Luana Carvalho: O vento que venta lá
Luana Carvalho, em sua coluna deste mês, parte do outono carioca para costurar paisagens, sentimentos e desigualdades que atravessam corpos e cidades

Outono no Rio é um acontecimento. Lindo. O sol alcança frestas que só mesmo nessa estação.
É possível encontrar insetos mortos em cantos onde a luz artificial demora a chegar. Parece triste, mas é bonito ver um inseto que morreu sozinho, sem a intervenção direta de uma pessoa. Maio costuma ser um mês de sorte. A começar pelo dia do trabalhador. Tanto formigas quanto cigarras são felizes em maio. E as abelhas fazem a festa.
Daqui de onde moro tenho a vista dos Dois Irmãos e da Rocinha. O mesmo céu sobretudo outro céu. O cúmulo da beleza é tão alegre quanto triste. Em qualquer estação do ano, esse é o acontecimento mais definidor dessa cidade; os barracos que se veem de um apartamento de luxo. Os tiros rasgando o azul.
Me lembrei de um filme filipino chamado “Lola” (que quer dizer “avó” em Tagalog, um dos idiomas mais falados na região). Linda Casimiro conta a história de duas avós muito pobres, cujo neto de uma assassina o da outra. Acompanhamos a difícil busca por justiça da avó enlutada e a precária tentativa de defesa da que acredita na inocência do réu. O que mais me chamou atenção foi o que a condição climática do país incita no cotidiano da população mais miserável.
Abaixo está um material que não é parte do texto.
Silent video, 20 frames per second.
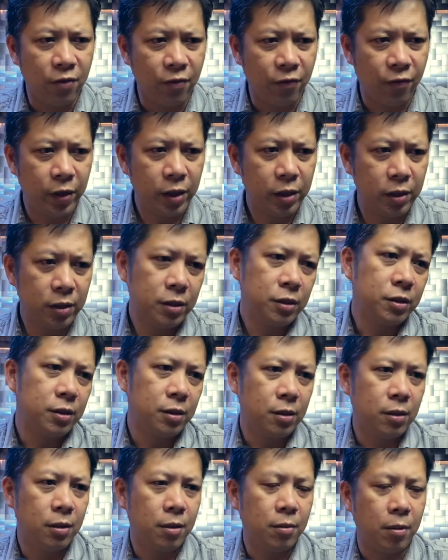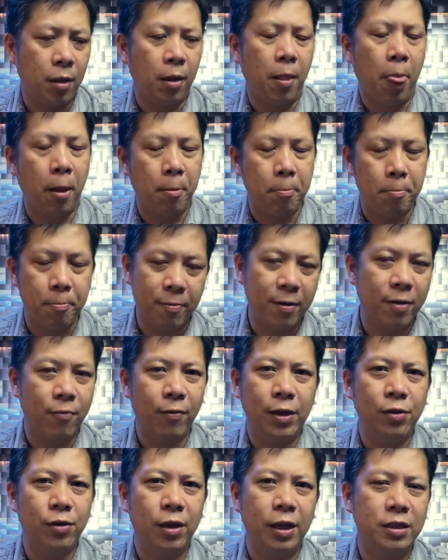Bill, uh,
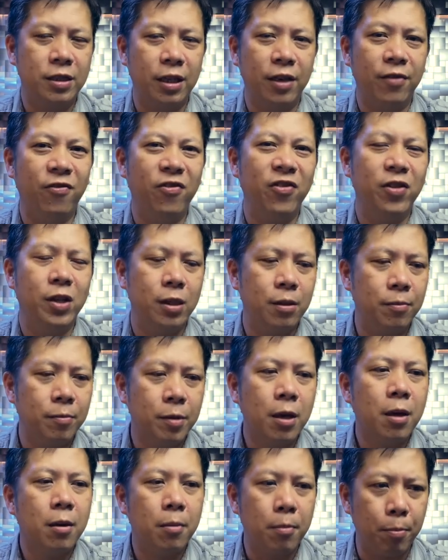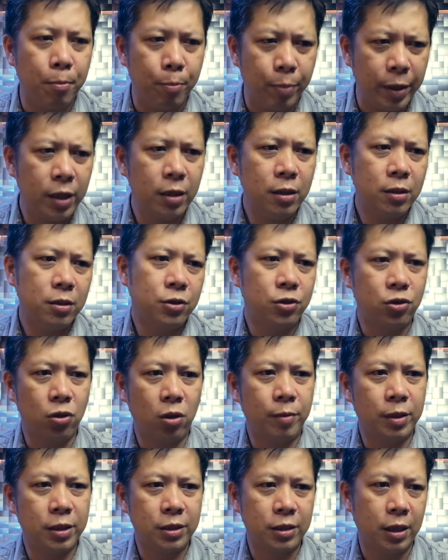why did I say Bill? Bill
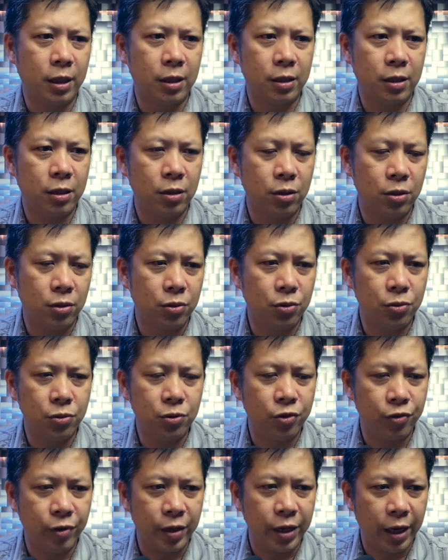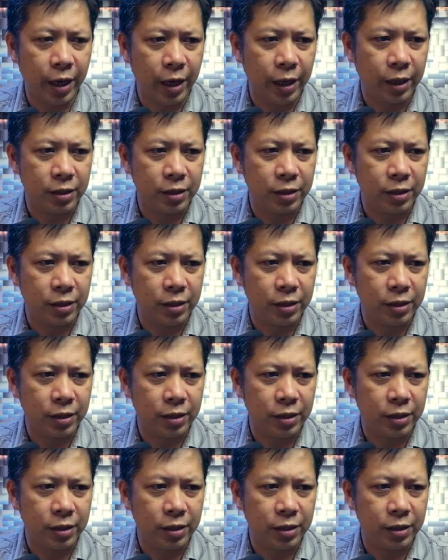Somerset two three eight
Parece que chove pra sempre nas Filipinas. No período das monções, que começa hoje e vai até novembro, as pessoas têm que existir como se pra segurar um guarda-chuva. Tudo que se faz, faz-se com um guarda-chuva na mão; uma espécie de bengala pra cima. É comum ainda que carreguem patos vivos pra vender nos pontos de ônibus antes de entrar na condução. O guarda-chuva numa mão e o pato pelos pés na outra. Também seus ovos e verduras, buscadas em pequenos sítios distantes. Carregam, sob chuvas torrenciais, uma quantidade desproporcional de elementos. Não sobra mão para se segurar nas barras de suporte. Porque mesmo quando as vendas vão bem, é preciso levar uma parte para alimentar a família. Os corpos escoram-se uns nos outros, sem apoio. Também nas canoas lotadas que as conduzem até suas casas de bambu, madeira e palha, construídas sobre as águas em estruturas de palafitas (Bahay na Kubo em Tagalog).
Nessas casas há uma espécie de vão onde as famílias pescam da própria sala. Porém, há escassez de peixe por causa da sobrepesca das grandes indústrias nas regiões muito ricas do país. Especialmente nesse período do ano.
Os insetos alcançam peles que só nessa estação. É possível encontrar pessoas mortas em cantos onde a luz da consciência demora a chegar. É triste vê-las morrer sozinhas. O outono é também um acontecimento nas Filipinas. Mesmas águas, entretanto outras águas. Outro céu, sobretudo o mesmo céu. O cúmulo da beleza.